> Exercise input
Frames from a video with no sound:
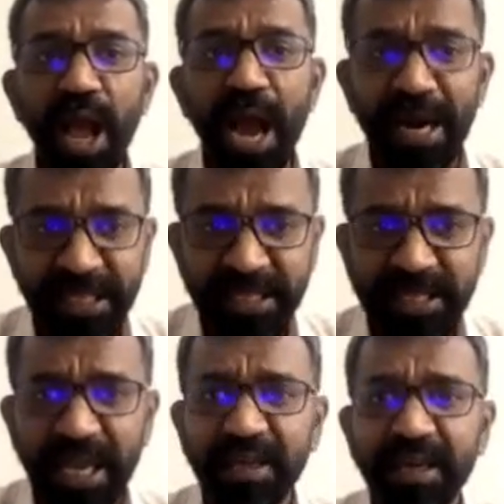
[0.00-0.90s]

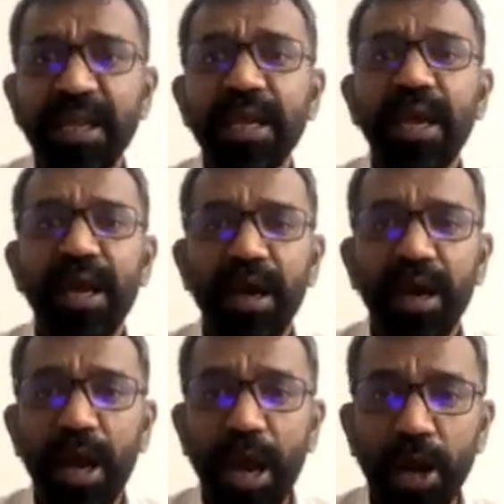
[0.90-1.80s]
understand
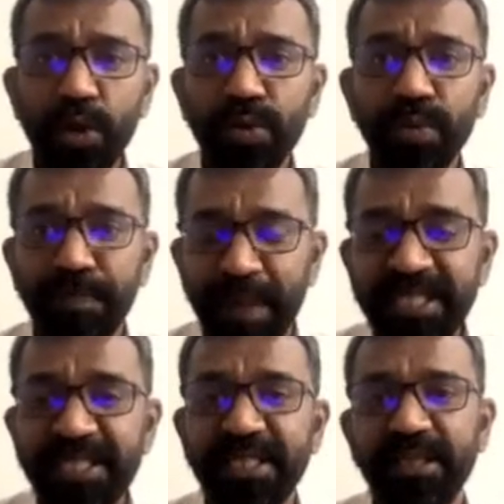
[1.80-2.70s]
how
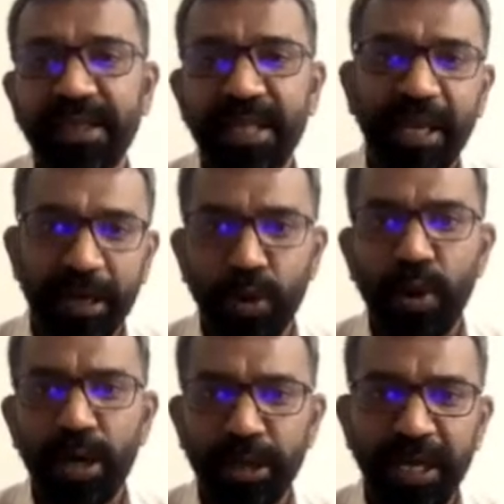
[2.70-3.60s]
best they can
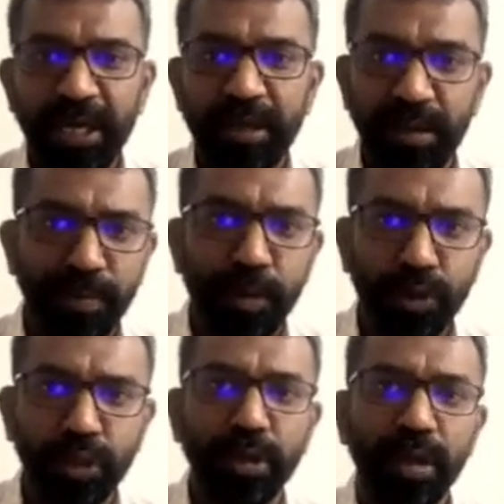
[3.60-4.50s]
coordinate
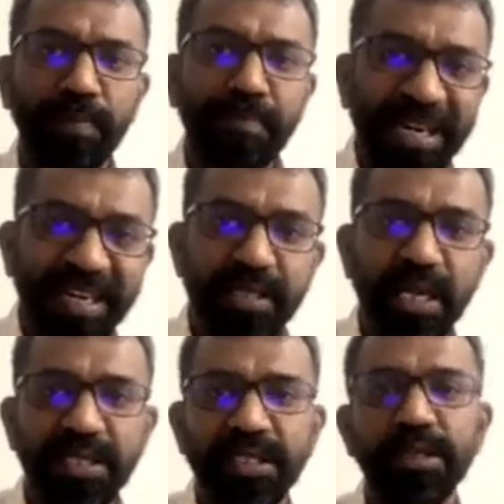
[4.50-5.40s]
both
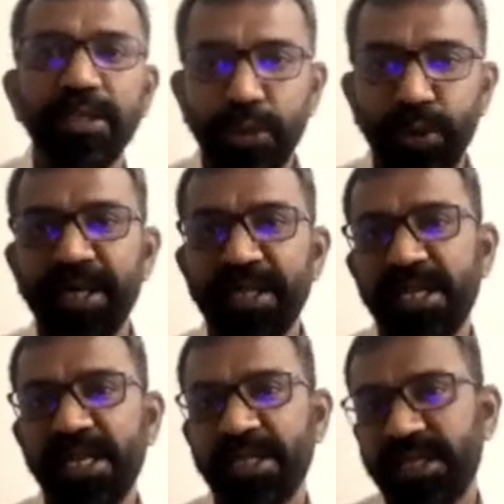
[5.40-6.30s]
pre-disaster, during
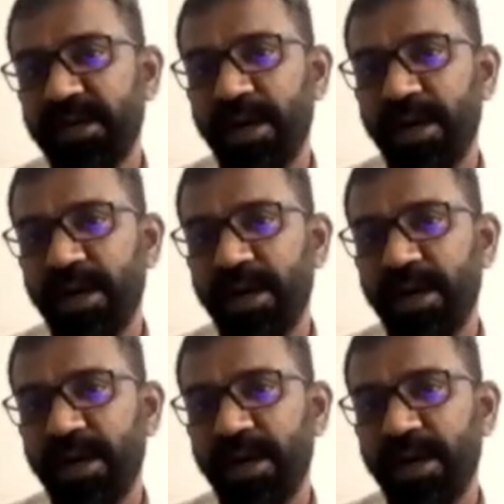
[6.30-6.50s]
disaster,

...

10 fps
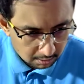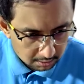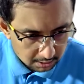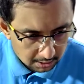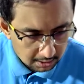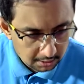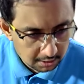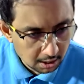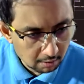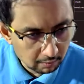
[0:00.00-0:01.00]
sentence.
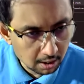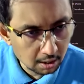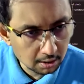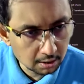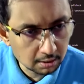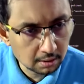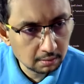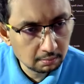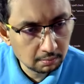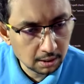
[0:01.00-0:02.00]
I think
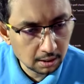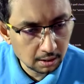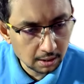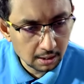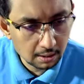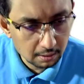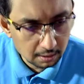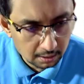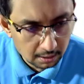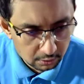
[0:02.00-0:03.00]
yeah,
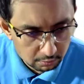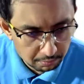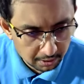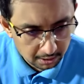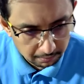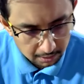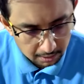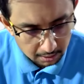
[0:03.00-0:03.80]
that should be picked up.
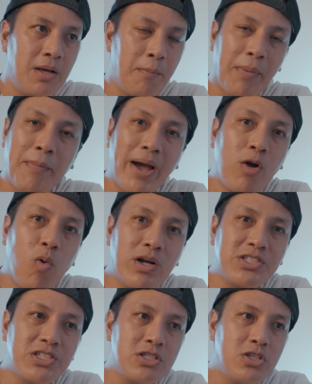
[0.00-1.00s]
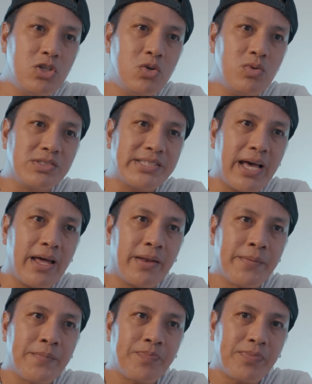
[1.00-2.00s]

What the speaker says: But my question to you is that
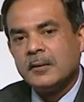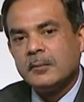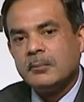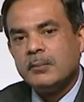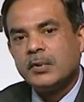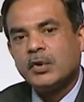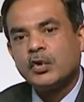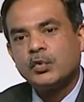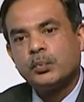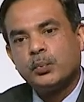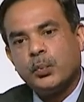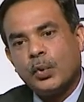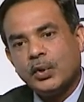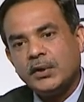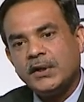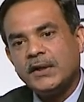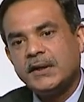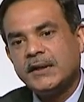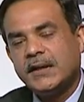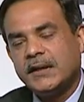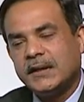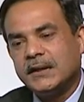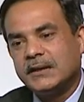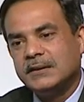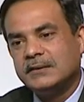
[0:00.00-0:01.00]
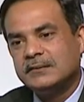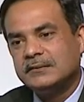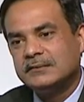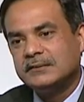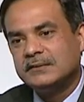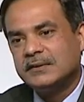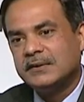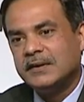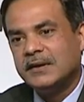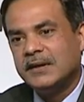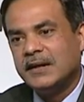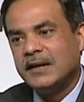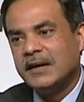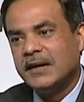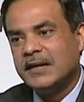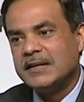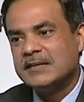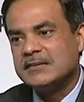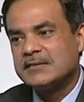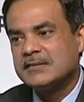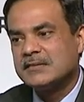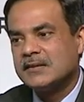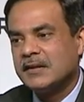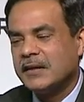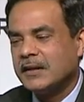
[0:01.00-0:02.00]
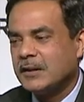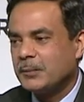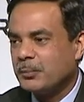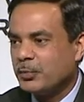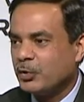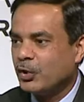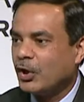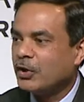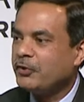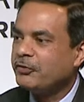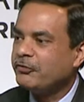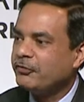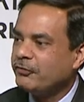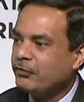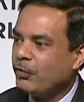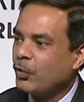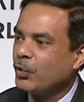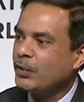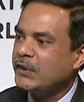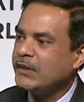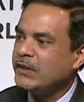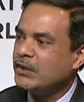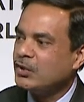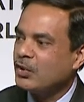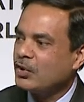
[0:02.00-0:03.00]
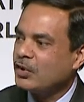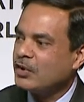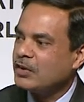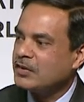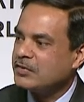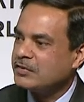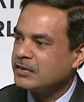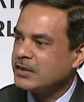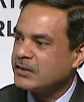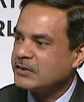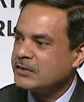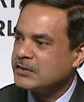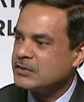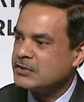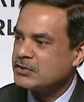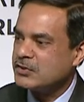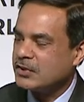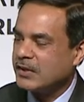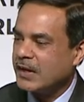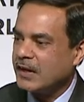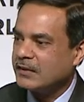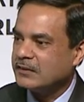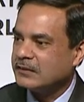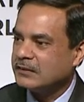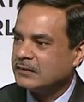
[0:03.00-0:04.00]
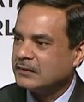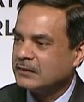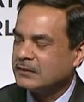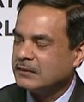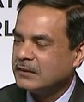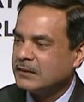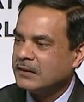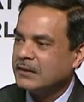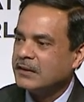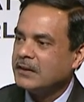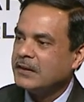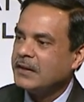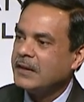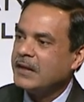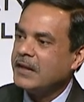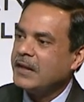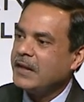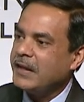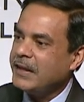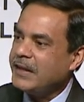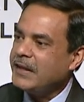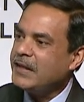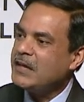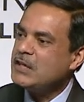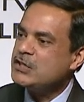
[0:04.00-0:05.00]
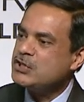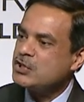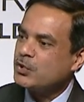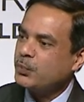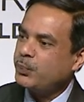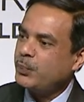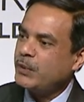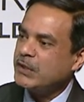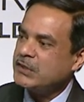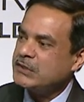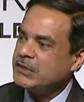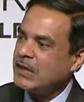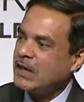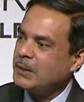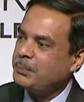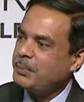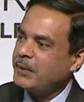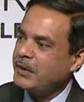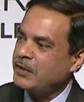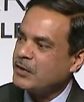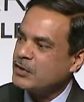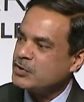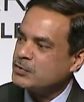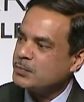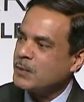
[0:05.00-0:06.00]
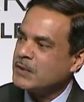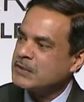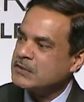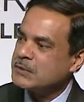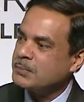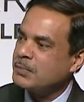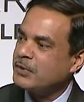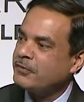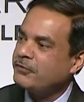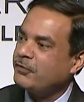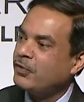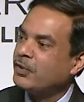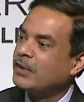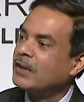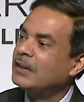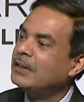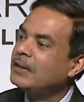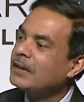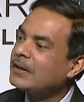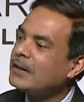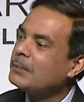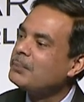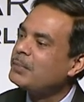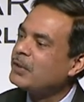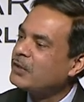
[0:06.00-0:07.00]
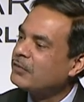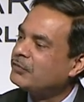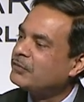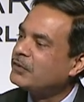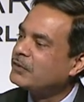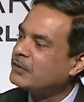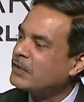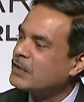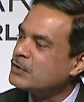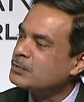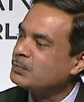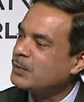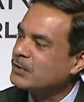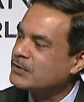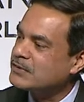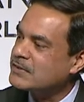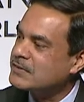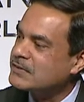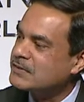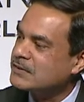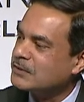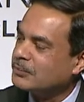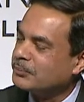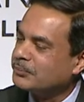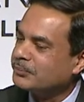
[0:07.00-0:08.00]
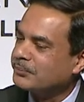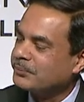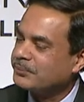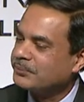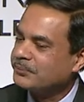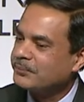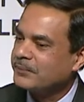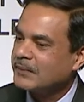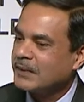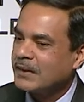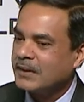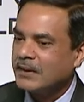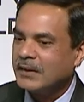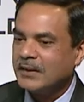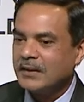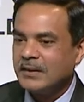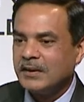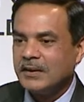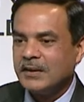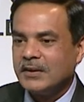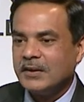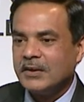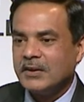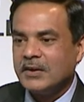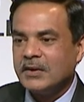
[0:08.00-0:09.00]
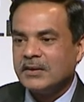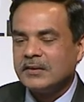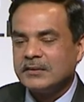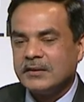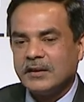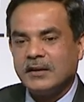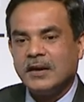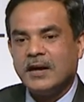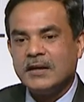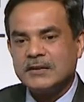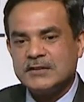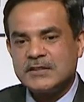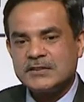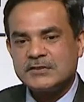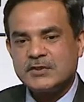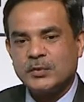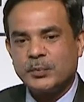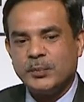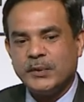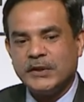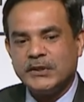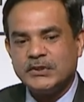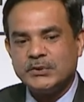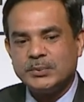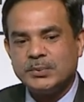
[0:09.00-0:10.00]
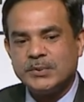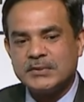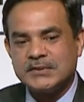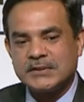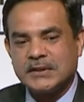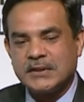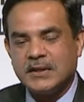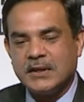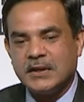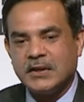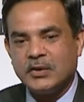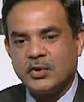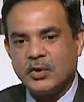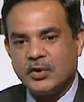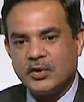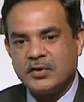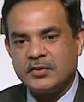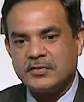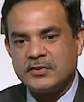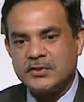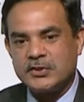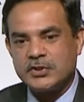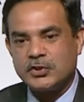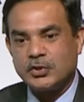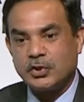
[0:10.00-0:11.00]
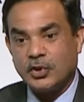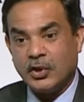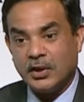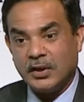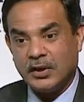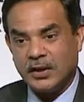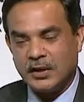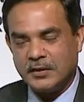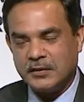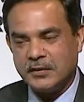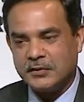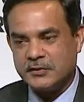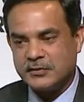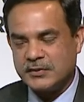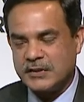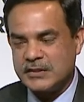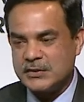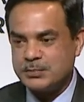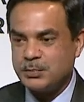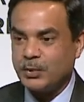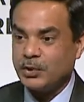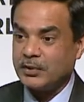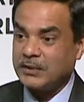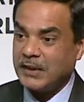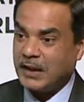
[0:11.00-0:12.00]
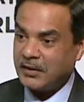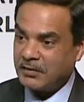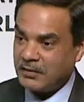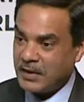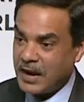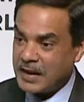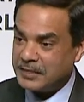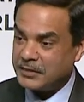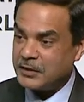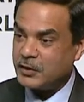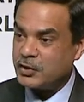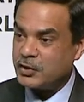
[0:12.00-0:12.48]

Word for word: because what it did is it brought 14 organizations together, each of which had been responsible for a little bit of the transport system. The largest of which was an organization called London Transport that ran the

> The problem
Repeat, without pictures, exactly the lines of the data above from the one containing "[0.00-1.00s]" through the one containing "Word for word: because", including both and adding nothing.

> Task answer
[0.00-1.00s]
[1.00-2.00s]

What the speaker says: But my question to you is that
[0:00.00-0:01.00]
[0:01.00-0:02.00]
[0:02.00-0:03.00]
[0:03.00-0:04.00]
[0:04.00-0:05.00]
[0:05.00-0:06.00]
[0:06.00-0:07.00]
[0:07.00-0:08.00]
[0:08.00-0:09.00]
[0:09.00-0:10.00]
[0:10.00-0:11.00]
[0:11.00-0:12.00]
[0:12.00-0:12.48]

Word for word: because what it did is it brought 14 organizations together, each of which had been responsible for a little bit of the transport system. The largest of which was an organization called London Transport that ran the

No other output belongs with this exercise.